Problem requirements
Exact transcription, pictures omitted: reproduce the listing below.
### Available data
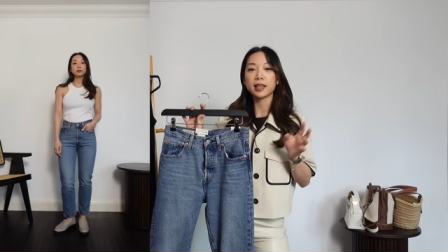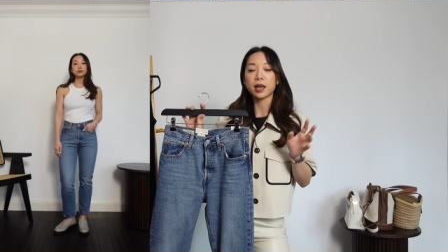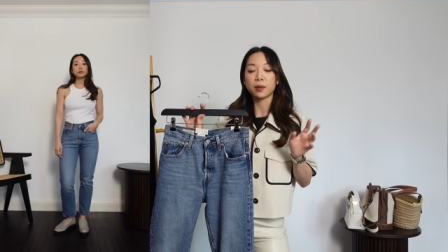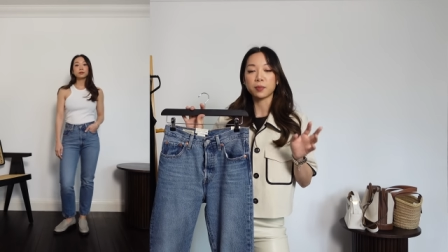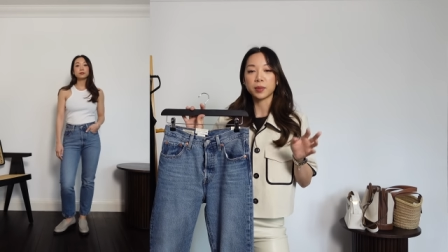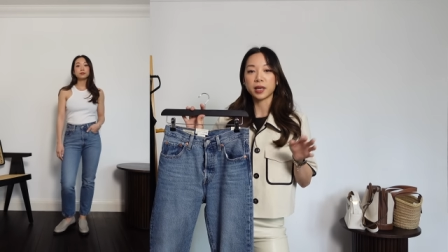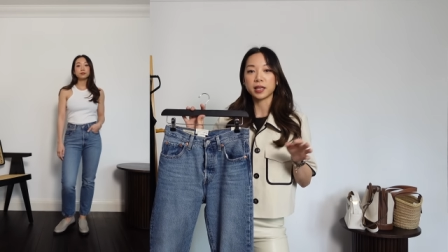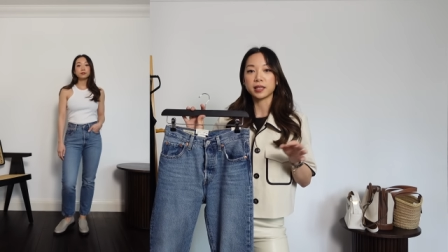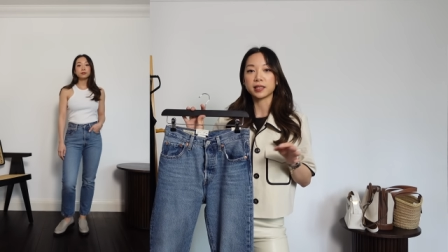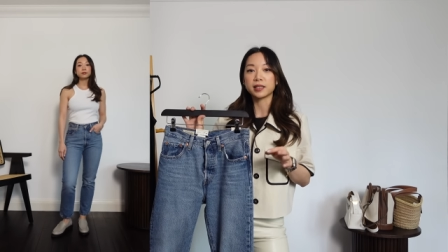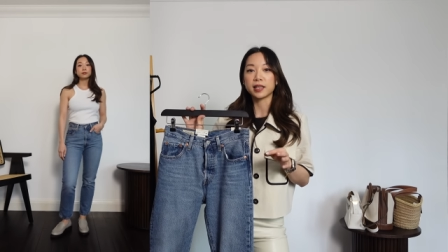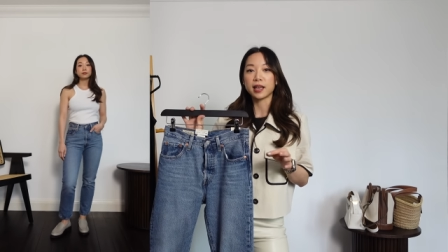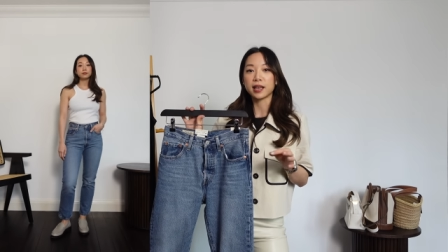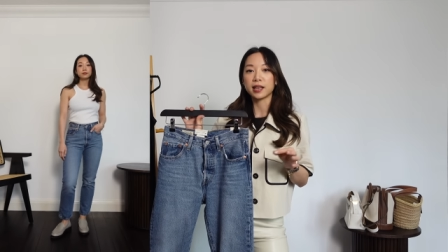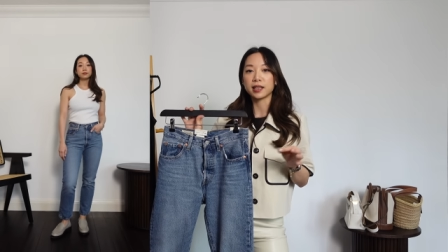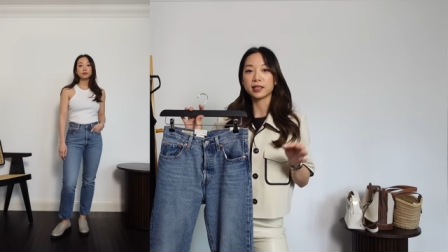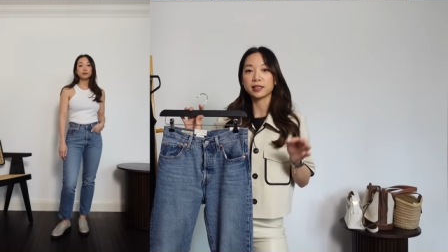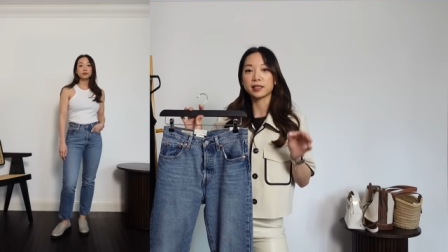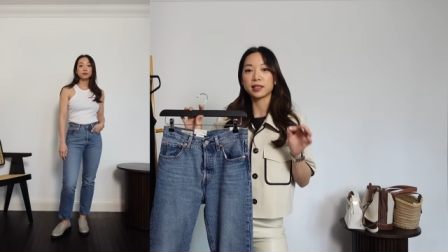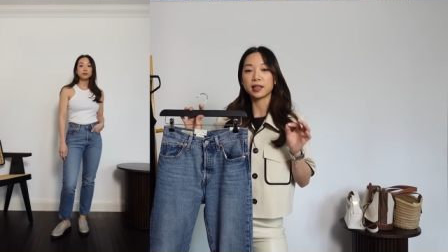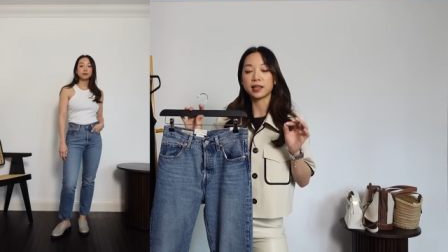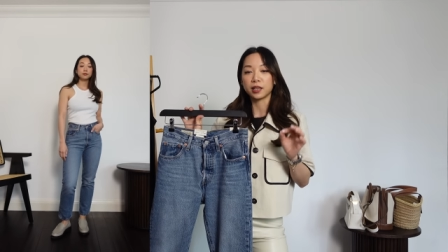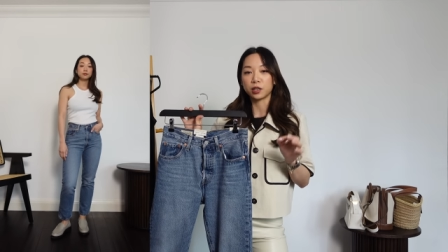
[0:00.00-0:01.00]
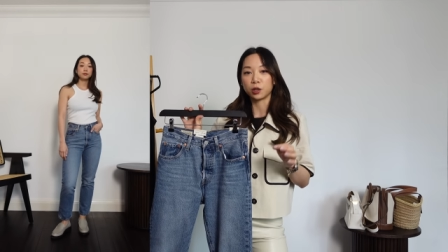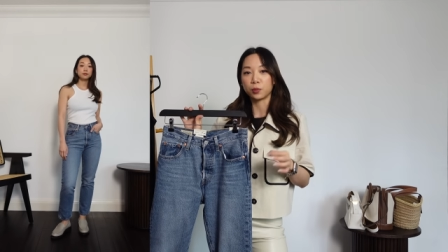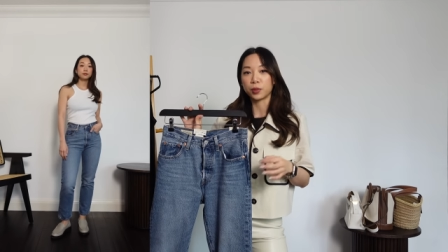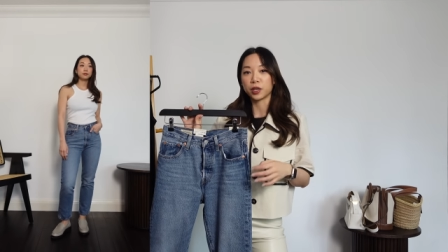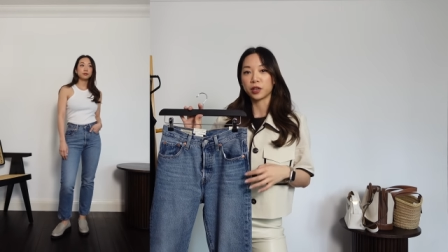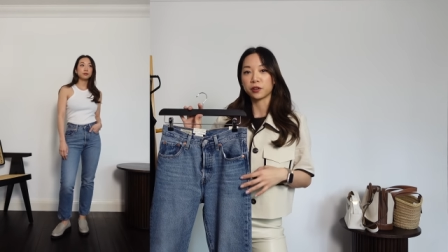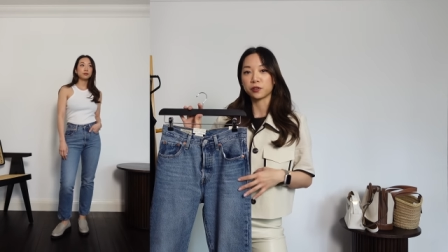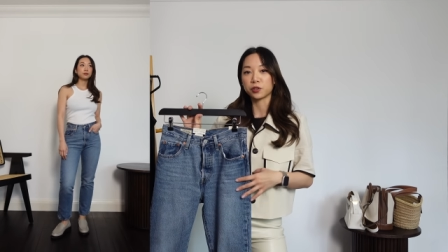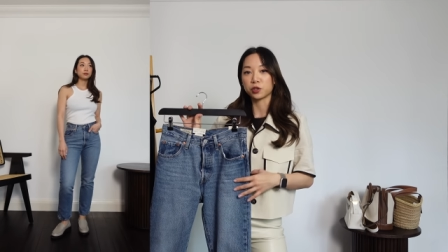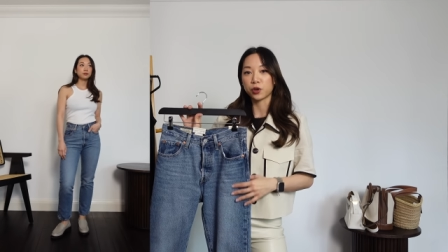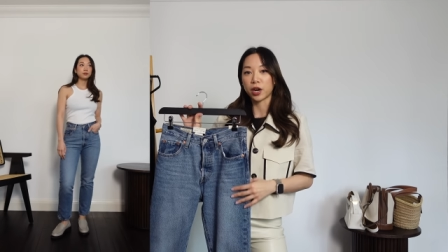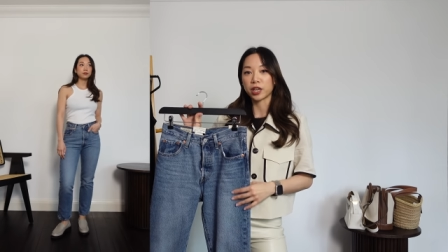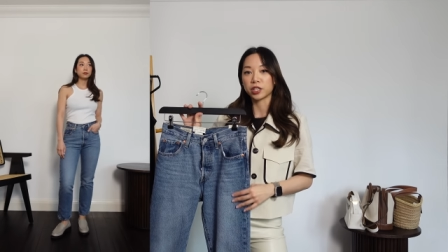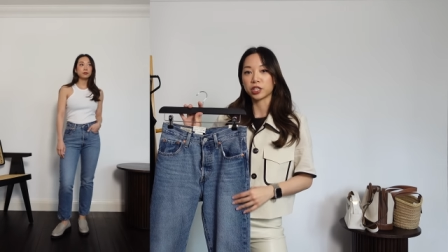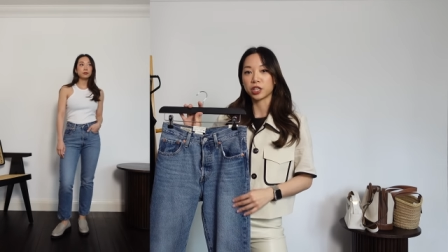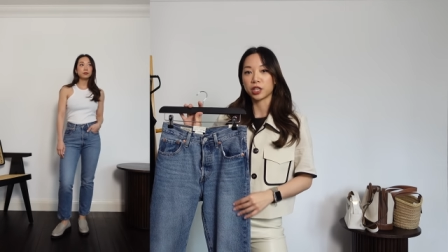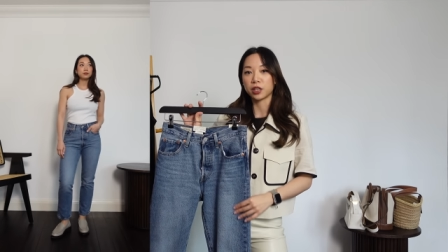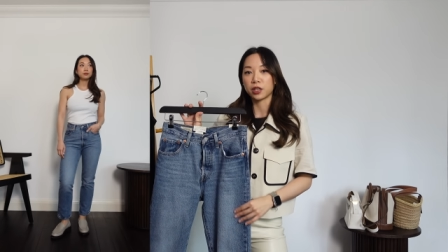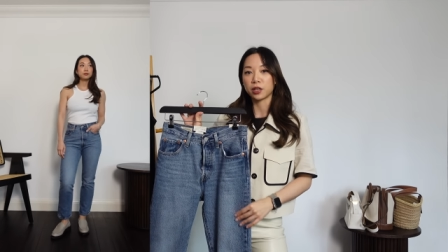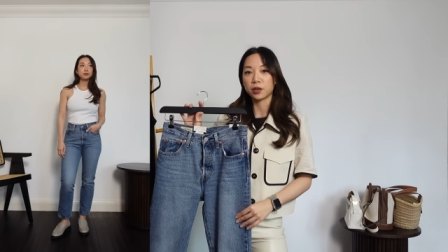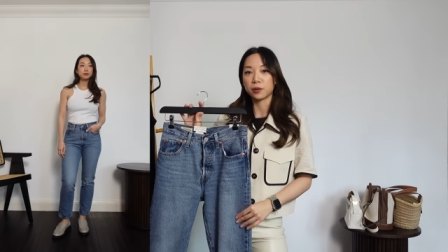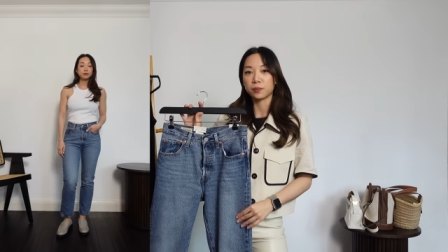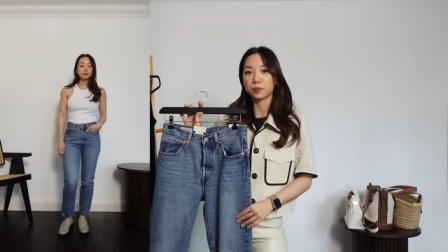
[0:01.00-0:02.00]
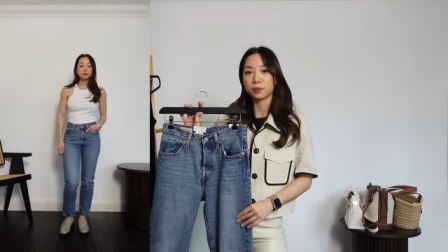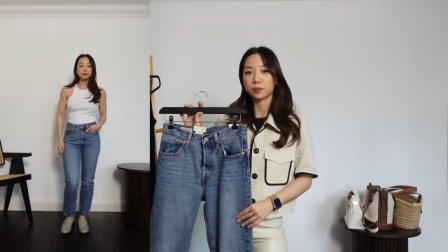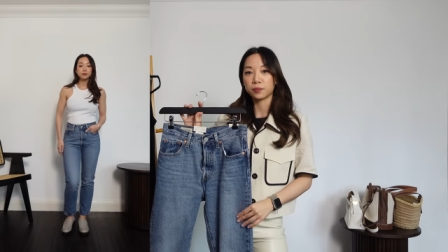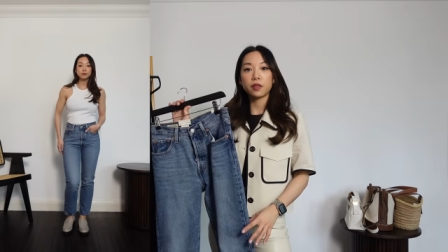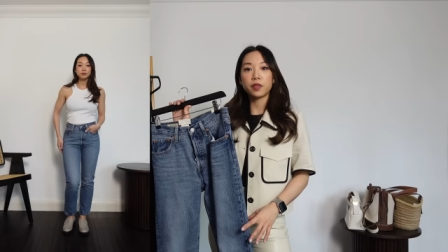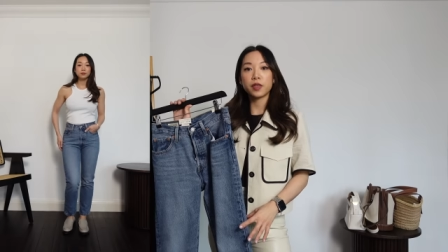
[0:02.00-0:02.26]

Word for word: that means there's a little bit of stretch in them.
######
Completed exercise
[0:00.00-0:01.00]
[0:01.00-0:02.00]
[0:02.00-0:02.26]

Word for word: that means there's a little bit of stretch in them.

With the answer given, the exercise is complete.